WHAT IS REQUIRED> All the lines below need retyping exactly, apart from the images.

--- --- ---

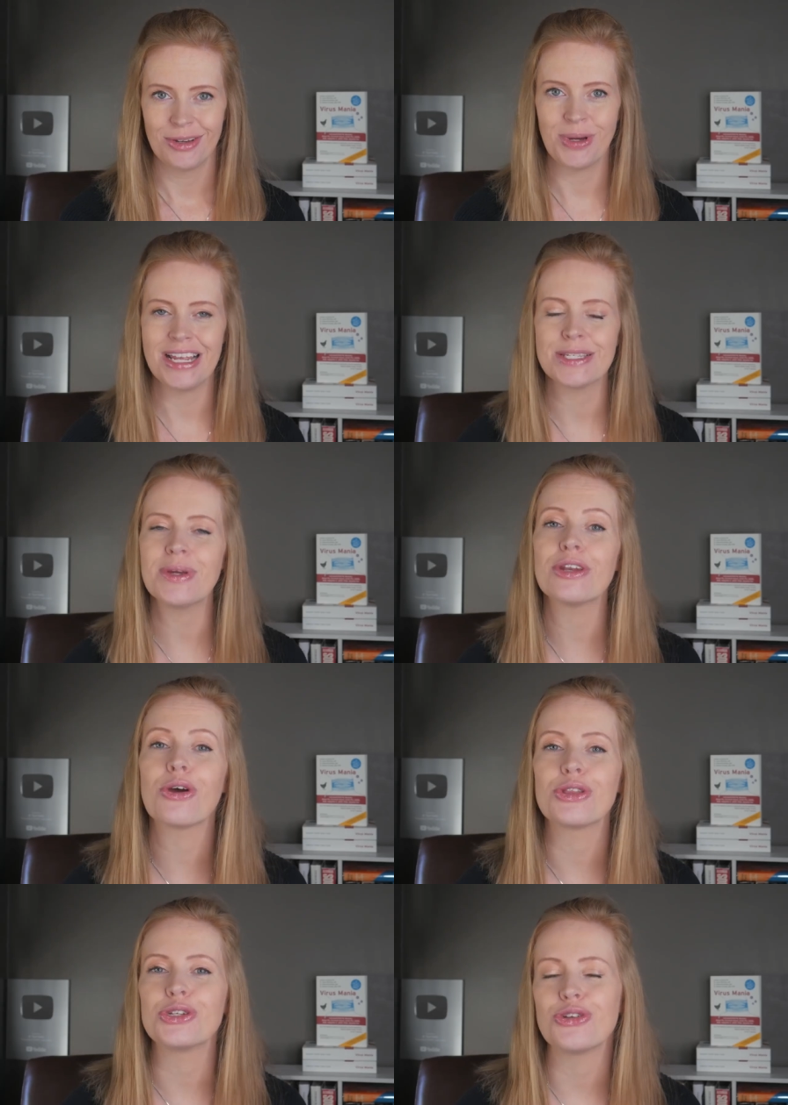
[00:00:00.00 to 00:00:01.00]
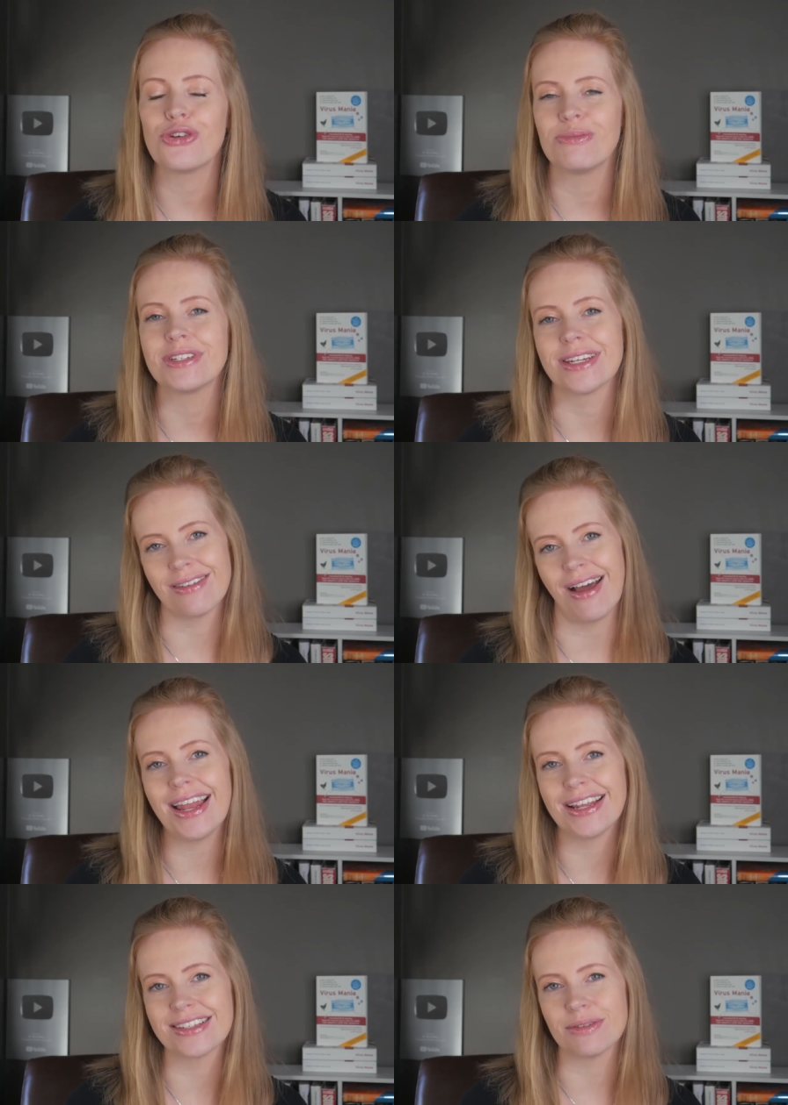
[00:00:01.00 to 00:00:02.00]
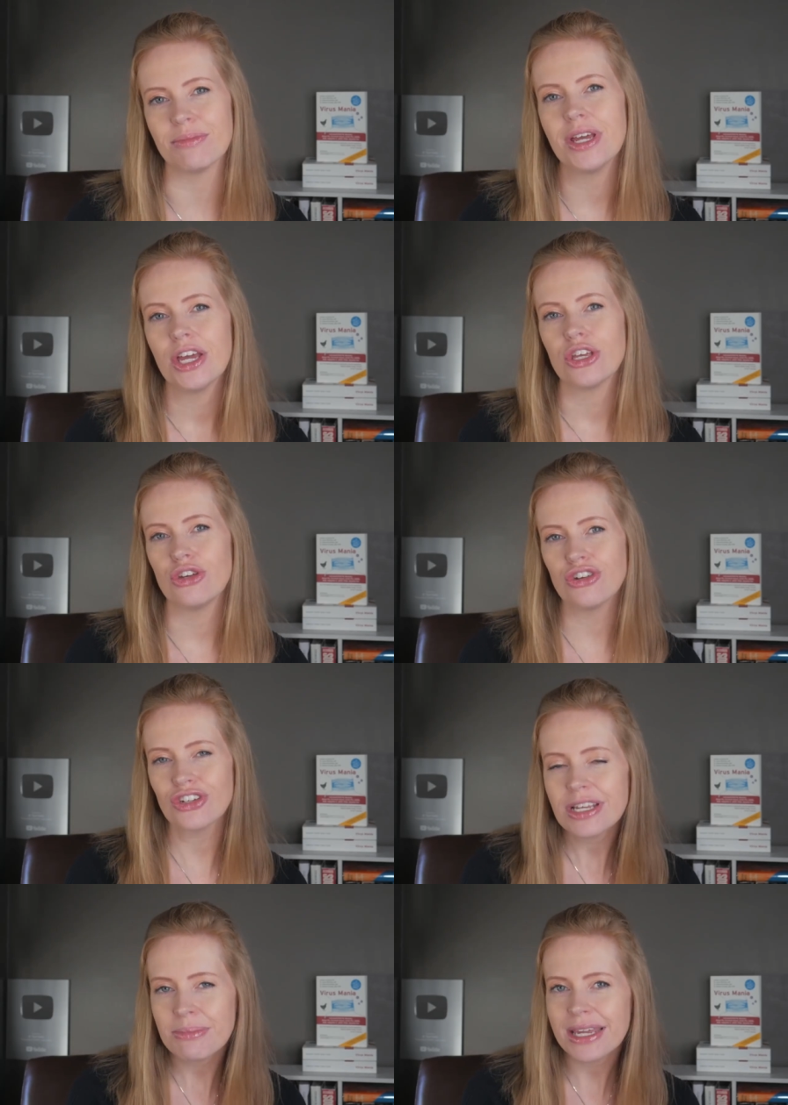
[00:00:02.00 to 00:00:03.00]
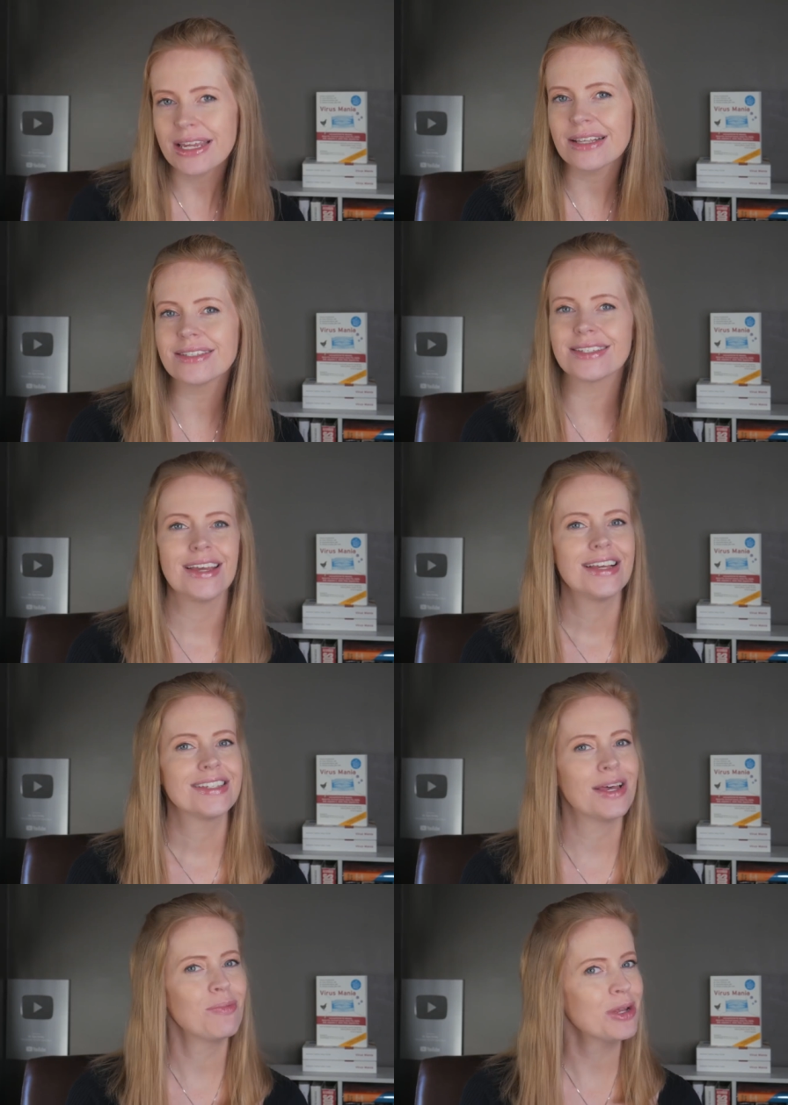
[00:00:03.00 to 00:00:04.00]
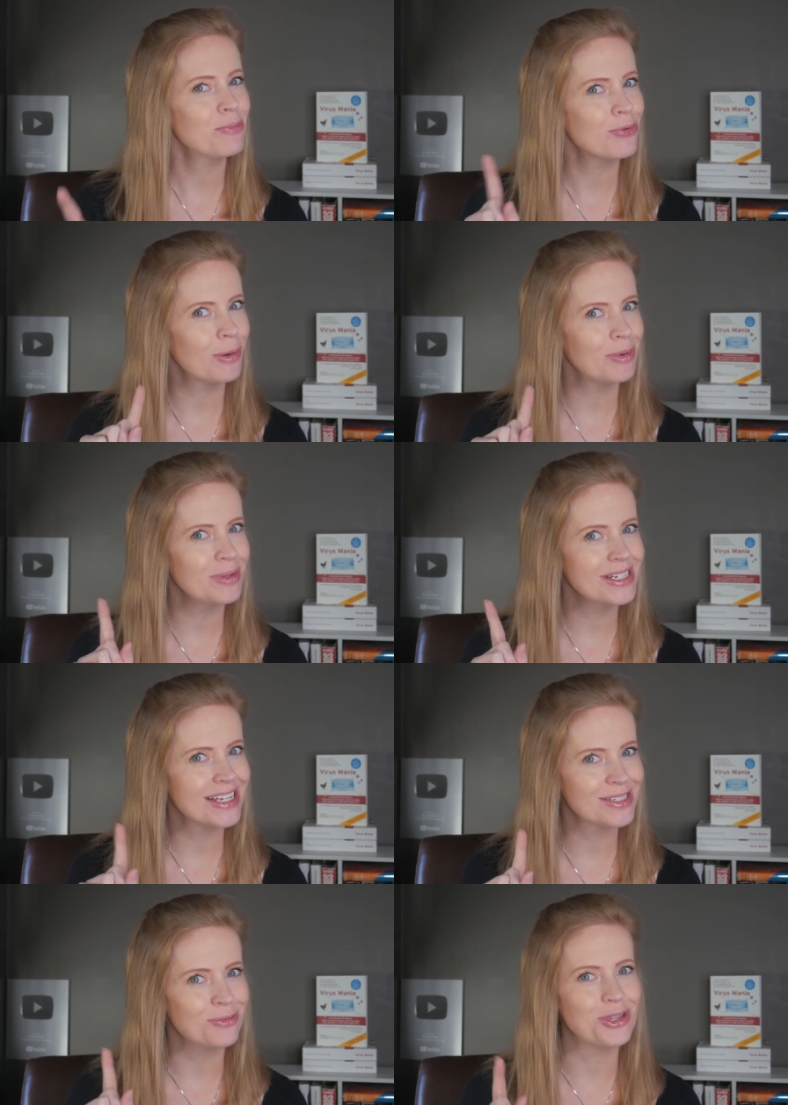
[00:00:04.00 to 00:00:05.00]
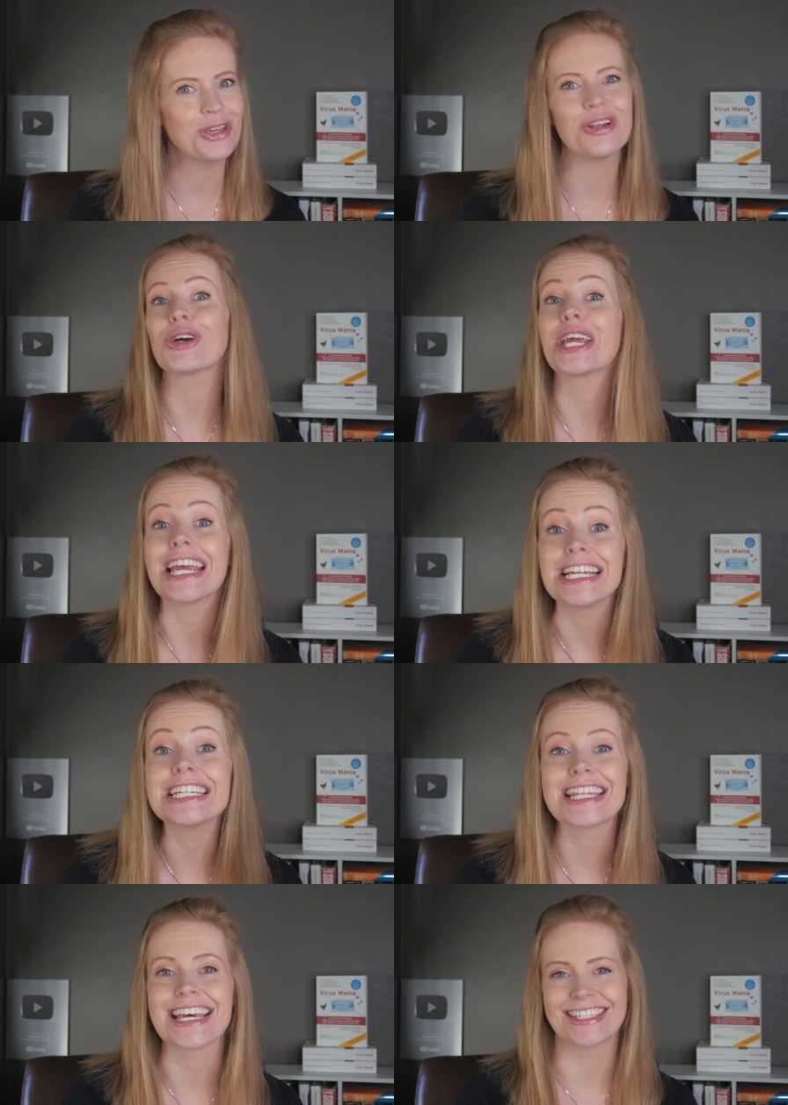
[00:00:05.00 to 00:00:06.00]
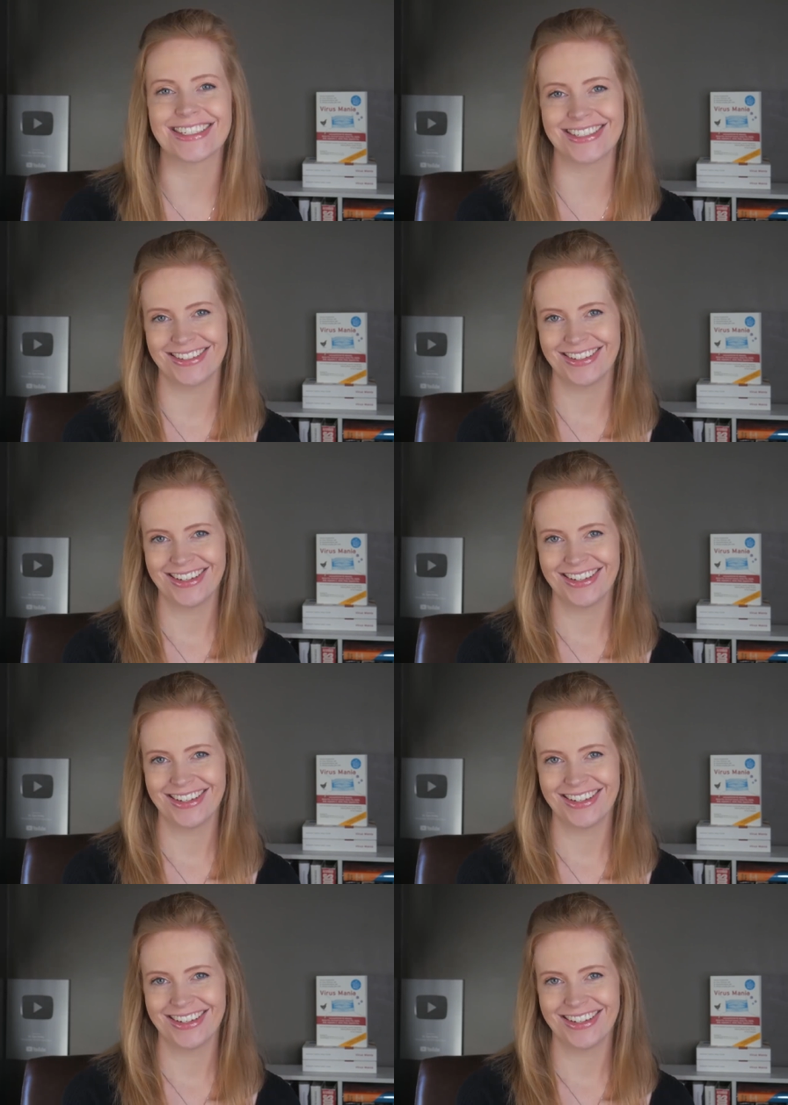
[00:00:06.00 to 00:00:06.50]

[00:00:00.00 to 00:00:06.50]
Well, as we know, the term denialism usually means someone probably doesn't want you looking into this.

--- --- ---

EXERCISE ANSWER>
[00:00:00.00 to 00:00:01.00]
[00:00:01.00 to 00:00:02.00]
[00:00:02.00 to 00:00:03.00]
[00:00:03.00 to 00:00:04.00]
[00:00:04.00 to 00:00:05.00]
[00:00:05.00 to 00:00:06.00]
[00:00:06.00 to 00:00:06.50]

[00:00:00.00 to 00:00:06.50]
Well, as we know, the term denialism usually means someone probably doesn't want you looking into this.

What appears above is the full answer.